Obama and Romero: Planting Seeds of Hope or Raising the Veil of Injustice?

I seriously doubt that Archbishop Oscar Romero could have imagined that a sitting President of the United States of America would have ever visited his tomb when, shortly before he was assasinated, he declared in perhaps his most famous homily: “If they kill me, I will rise up in the Salvadoran People.” That his legacy, the prophetic cry of justice that has become identified with the name Romero, would draw the attention of the most powerful political leader in the world is a striking event to behold.

Nevertheless, the irony of the visit of President Barack Obama to the tomb of the slain Archbishop Oscar Romero was not lost on all. First among the critics of the President’s visit and subsequent silence on the United States’ involvement in support of the Guerílla leaders who were responsible for Romero’s assassination is Maryknoll Missionary Fr. Roy Bourgeois, founder of SOA Watch.

A National Catholic Reporter article cites Fr. Bourgeois’s position that the President’s visit was a “missed opportunity.”

for Maryknoll Fr. Roy Bourgeois, the visit was at best a missed opportunity. His organization, SOA Watch, revealed that Romero’s killers were trained at the U.S. Army School of the Americas, now named the Western Hemisphere Institute for Security Cooperation (WHINSEC).

“I and many other human rights activists were hopeful,” he said, that Obama would acknowledge “that Romero and thousands of others were killed, tortured and disappeared by graduates of this school.”

The 1993 U.N. Truth Commission Report on El Salvador found that the U.S.-armed and trained Salvadoran military had killed tens of thousands of civilians in a systematic attempt to eliminate its political opponents. Forty-seven of the sixty-six officers cited for major atrocities were SOA graduates, including the killers of four U.S. churchwomen, six Jesuit priests and hundreds of civilians, mostly women and children, at the village of El Mozote.

Obama’s visit “could have been a historic moment,” Bourgeois said, one similar to former President Clinton’s rare apology for the US role in the training and arming of Guatemalan security forces that slaughtered more than 200,000 civilians.

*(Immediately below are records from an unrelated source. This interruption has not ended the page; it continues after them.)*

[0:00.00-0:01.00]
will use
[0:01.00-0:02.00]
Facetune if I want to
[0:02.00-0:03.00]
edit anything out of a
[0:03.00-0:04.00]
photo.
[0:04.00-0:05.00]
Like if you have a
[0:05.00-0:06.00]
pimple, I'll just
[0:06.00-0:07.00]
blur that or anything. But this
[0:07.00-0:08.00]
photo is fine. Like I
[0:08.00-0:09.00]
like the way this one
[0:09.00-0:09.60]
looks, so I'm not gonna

“Obama didn’t even acknowledge, let alone apologize for, the U.S. role in El Salvador,” Bourgeois said.

Fr. Bourgeois has a good point. Indeed, if there was ever a good time to acknowledge the responsibility that the United States shares for its involvement in some of the worst crimes against humanity in Central America during the 1970s and 1980s — all under the guise of ‘spreading democracy’ — through covert support of dictators and military governments, it would have been at the foot of the burial site of one of the best known victims of the violent terror enables by the U.S. Government. But there was silence.

One way to look at the silence is to take Fr. Bourgeois’s position, emphasizing the inaction of the President and the absence of a public admittance of wrongdoing — perhaps even followed up by an action such as closing what was then known as the School of the Americas. Another way to look at the silence is to see in the moment an invitation for transformation in the heart of a sitting U.S. President.

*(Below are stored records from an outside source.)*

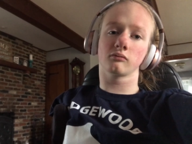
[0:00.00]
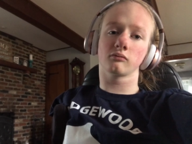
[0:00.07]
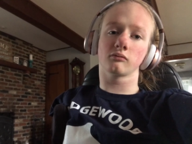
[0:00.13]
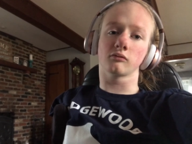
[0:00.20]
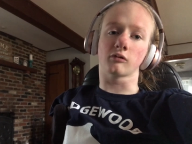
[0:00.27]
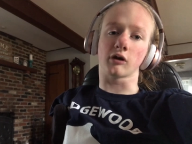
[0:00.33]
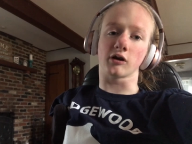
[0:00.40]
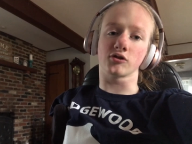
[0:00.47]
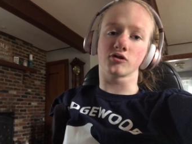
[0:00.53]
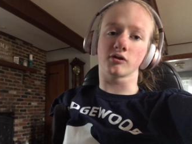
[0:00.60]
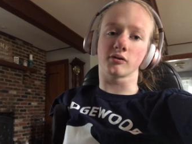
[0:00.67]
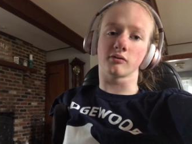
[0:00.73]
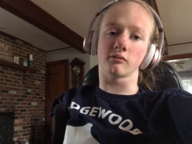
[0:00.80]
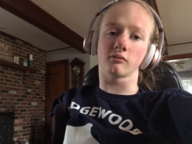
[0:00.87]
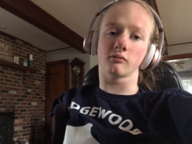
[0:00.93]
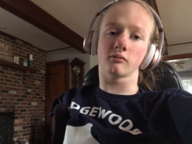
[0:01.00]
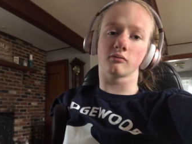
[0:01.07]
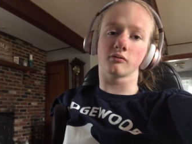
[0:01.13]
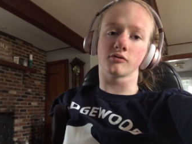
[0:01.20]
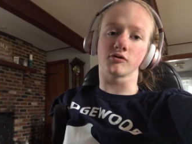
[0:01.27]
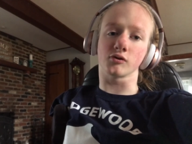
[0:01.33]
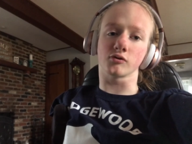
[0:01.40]
Regression
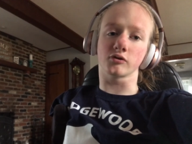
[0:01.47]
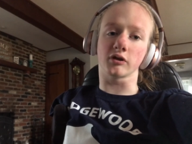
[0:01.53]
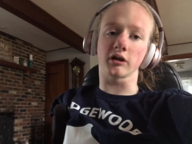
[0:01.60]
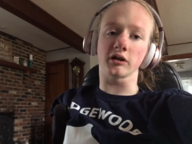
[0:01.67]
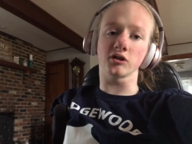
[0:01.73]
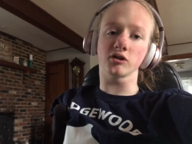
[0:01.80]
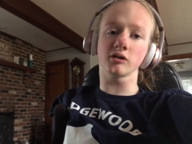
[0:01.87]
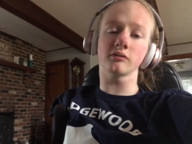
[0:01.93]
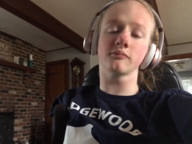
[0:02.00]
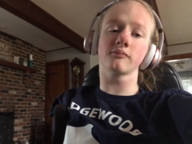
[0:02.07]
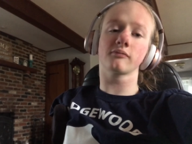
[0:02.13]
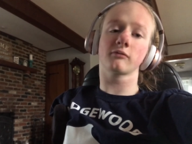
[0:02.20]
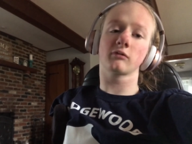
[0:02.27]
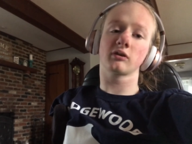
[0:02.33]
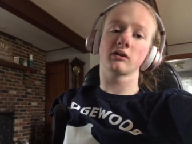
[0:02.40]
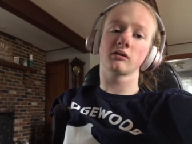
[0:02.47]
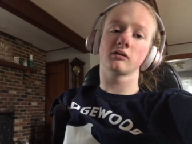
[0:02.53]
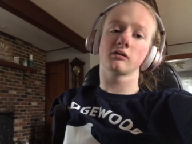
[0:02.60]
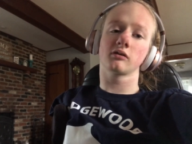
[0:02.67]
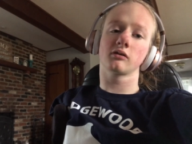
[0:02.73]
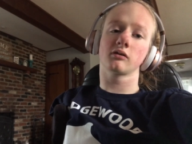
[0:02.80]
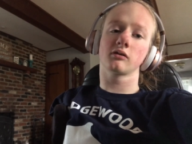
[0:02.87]
Association
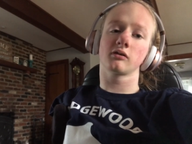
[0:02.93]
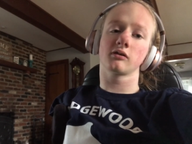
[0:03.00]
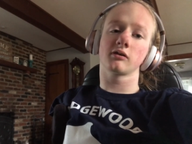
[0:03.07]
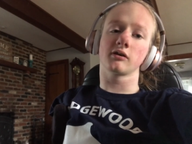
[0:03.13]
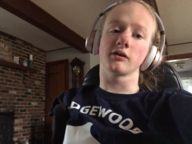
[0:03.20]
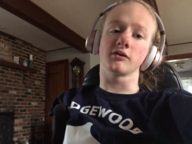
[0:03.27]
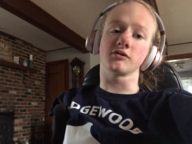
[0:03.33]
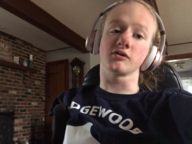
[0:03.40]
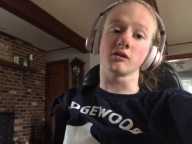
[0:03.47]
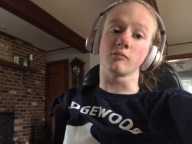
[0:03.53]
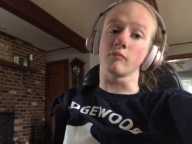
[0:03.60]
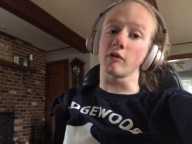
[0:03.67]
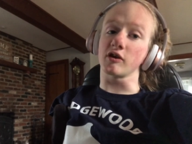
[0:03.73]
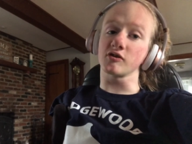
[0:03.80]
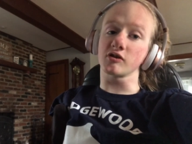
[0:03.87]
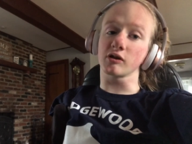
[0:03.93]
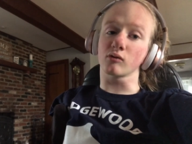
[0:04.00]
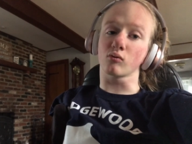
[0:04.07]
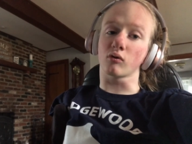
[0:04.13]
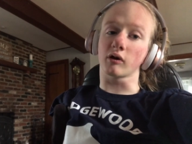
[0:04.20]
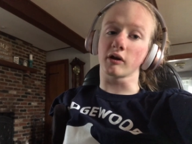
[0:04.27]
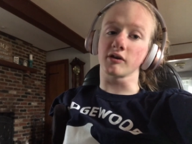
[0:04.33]
is an amazing
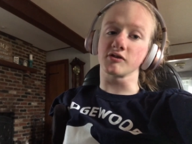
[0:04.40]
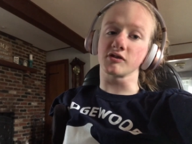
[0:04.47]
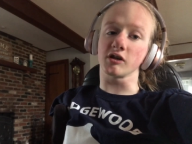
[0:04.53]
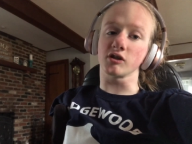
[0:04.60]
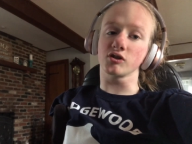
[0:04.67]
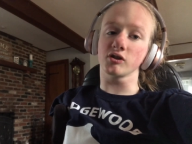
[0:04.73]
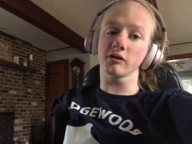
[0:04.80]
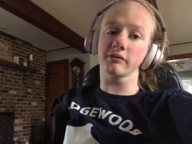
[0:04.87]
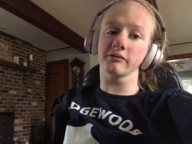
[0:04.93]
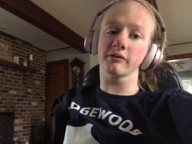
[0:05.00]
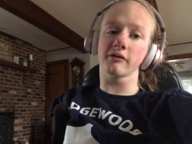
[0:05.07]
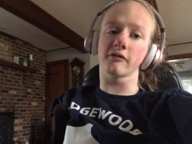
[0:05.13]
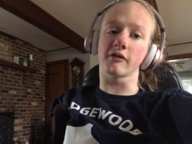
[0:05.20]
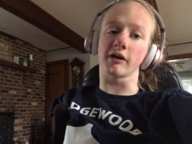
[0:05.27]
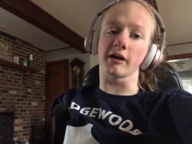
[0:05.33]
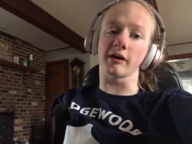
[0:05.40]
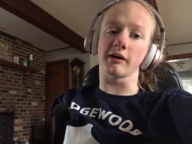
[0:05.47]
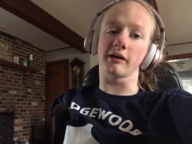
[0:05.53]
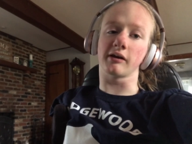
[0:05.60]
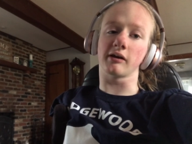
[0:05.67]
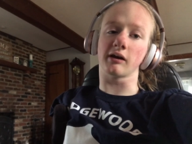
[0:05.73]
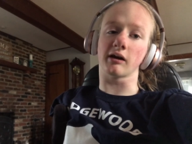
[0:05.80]
organization.
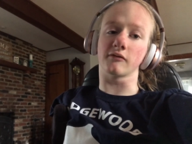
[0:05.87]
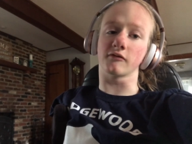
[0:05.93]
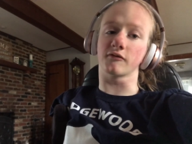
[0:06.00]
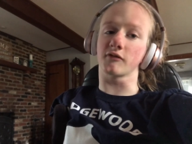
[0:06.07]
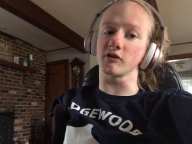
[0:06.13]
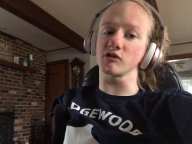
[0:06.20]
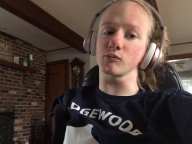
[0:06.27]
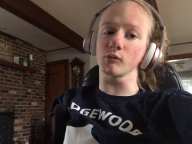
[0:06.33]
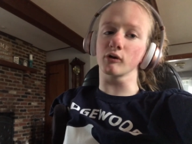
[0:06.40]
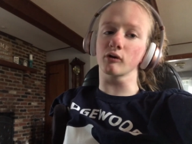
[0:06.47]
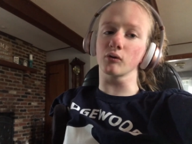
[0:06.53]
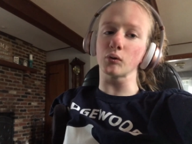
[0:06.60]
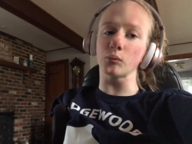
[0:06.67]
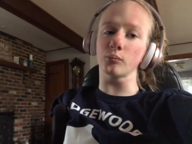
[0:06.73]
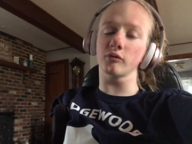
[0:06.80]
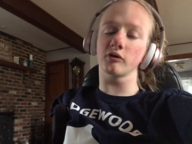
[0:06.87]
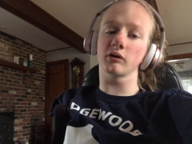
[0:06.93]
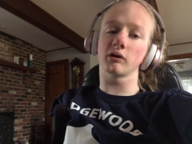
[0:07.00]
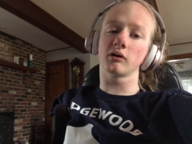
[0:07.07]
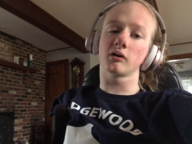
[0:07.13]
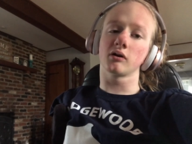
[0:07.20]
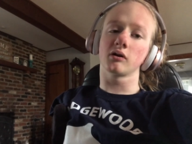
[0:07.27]
They have a Facebook group
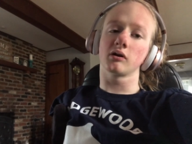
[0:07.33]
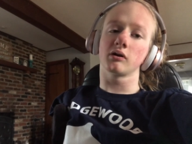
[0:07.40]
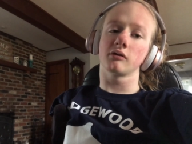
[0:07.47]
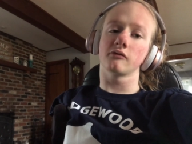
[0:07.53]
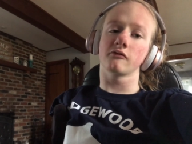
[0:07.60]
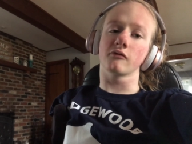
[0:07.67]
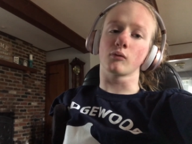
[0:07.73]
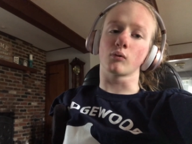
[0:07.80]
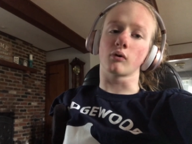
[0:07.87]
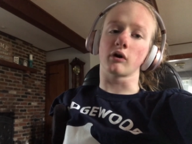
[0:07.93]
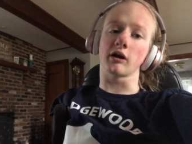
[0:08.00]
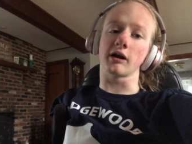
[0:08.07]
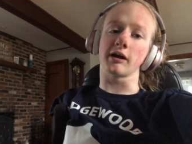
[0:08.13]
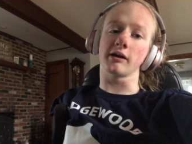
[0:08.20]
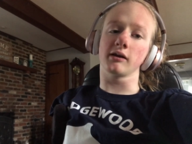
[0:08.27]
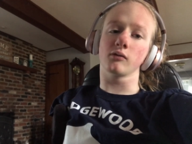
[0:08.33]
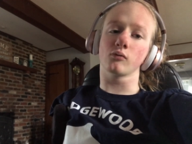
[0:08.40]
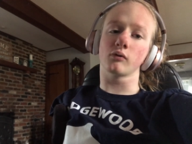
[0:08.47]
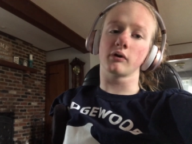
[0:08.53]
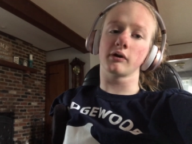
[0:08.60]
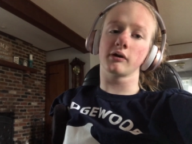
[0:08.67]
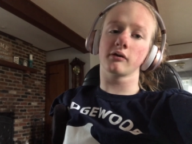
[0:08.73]
for
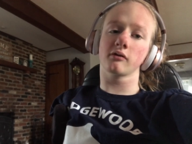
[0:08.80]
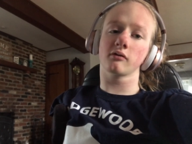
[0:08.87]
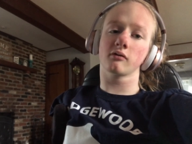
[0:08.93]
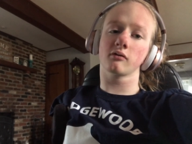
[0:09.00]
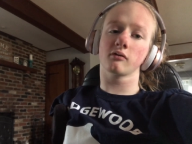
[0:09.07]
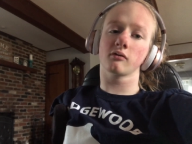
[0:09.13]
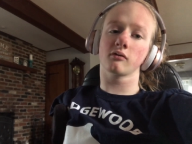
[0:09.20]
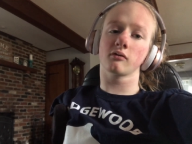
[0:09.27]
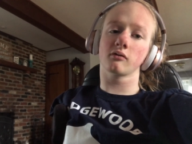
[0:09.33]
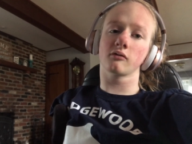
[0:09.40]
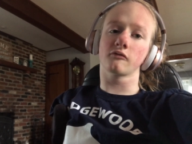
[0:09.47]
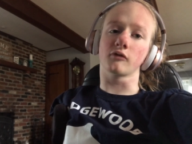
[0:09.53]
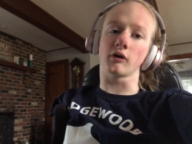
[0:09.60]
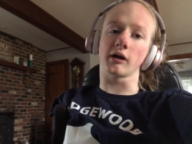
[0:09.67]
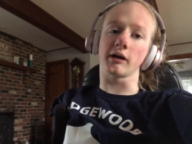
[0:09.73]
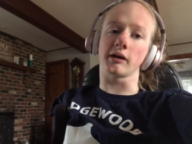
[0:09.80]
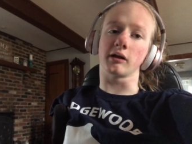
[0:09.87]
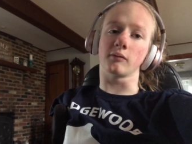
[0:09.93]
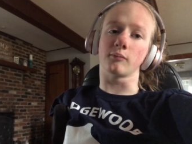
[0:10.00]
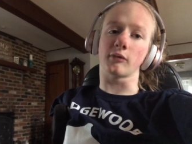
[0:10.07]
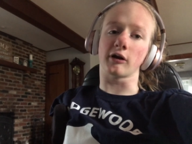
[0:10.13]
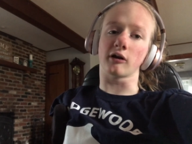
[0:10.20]
anyone, for
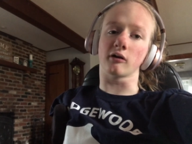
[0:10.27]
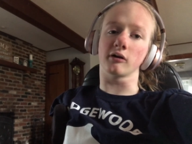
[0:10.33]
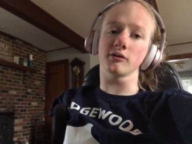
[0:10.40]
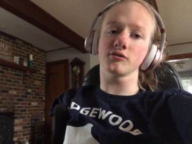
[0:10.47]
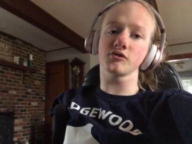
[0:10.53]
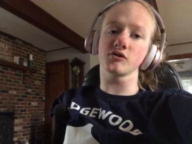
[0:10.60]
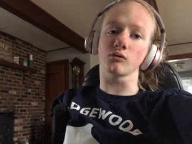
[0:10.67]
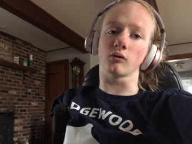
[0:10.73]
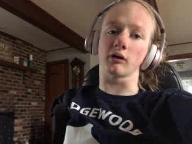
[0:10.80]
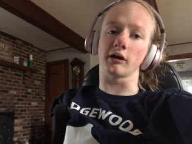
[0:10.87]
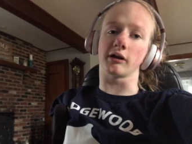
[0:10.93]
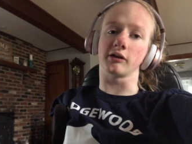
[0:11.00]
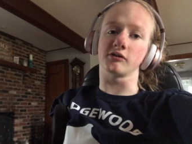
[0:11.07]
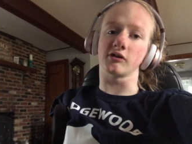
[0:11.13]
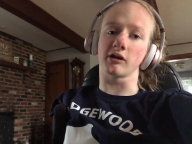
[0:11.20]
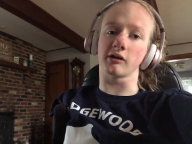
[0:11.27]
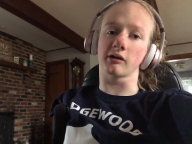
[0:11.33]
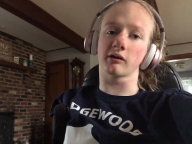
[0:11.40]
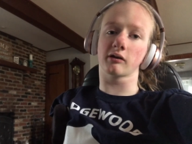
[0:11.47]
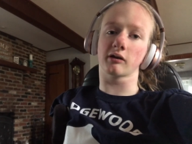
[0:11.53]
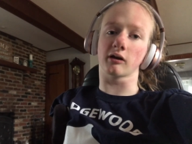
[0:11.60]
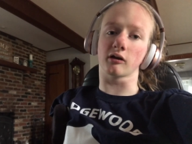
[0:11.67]
any parents or any take
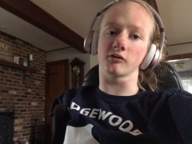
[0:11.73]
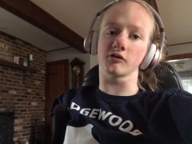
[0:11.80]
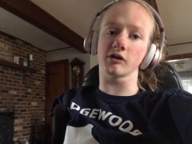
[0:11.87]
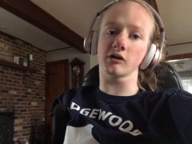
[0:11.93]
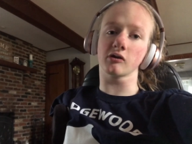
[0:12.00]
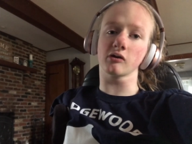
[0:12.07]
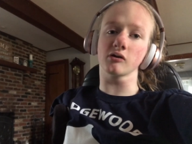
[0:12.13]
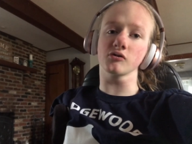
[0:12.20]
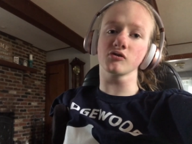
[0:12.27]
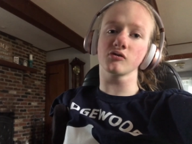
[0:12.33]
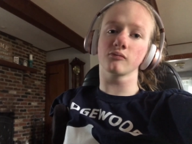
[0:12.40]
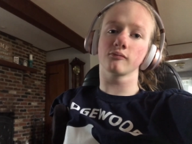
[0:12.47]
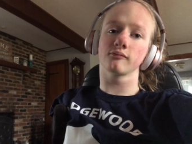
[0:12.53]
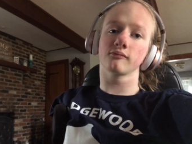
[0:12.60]
caretakers,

I don’t know about you, but looking at those photos of Barack Obama beside the tomb of Oscar Romero, lighting candles in prayer and passing by the portrait of the Salvadorian ‘Bishop and Martyr’ gives me goosebumps — the good kind. It is very powerful and overwhelming to think that the President, regardless of the continued sin of omission cried out against by Fr. Bourgeois and others, spent time there when he could have done anything else.

Conversion, metanoia – the turning around — takes time. It doesn’t happen overnight and substantial changes don’t happen quickly. But isn’t it possible that this experience of visiting Romero’s tomb, hearing the story of the Archbishop’s life and death, and recalling the tumult of the people of Central America might actually be the planting of seeds of hope.

Sure, it’s easy to look at the situation in the short-term and decry inaction and silence, but when I look at my friends’ garden at the beginning of each summer I also only see dusty dirt. Come back in a few months and one sees plants growing and fruit forming on the plants. I’m not willing to give up hope that this experience might not affect President Obama in the long run.  Then again, I believe in both the Holy Spirit and the power of Oscar Romero’s intercessory prayer.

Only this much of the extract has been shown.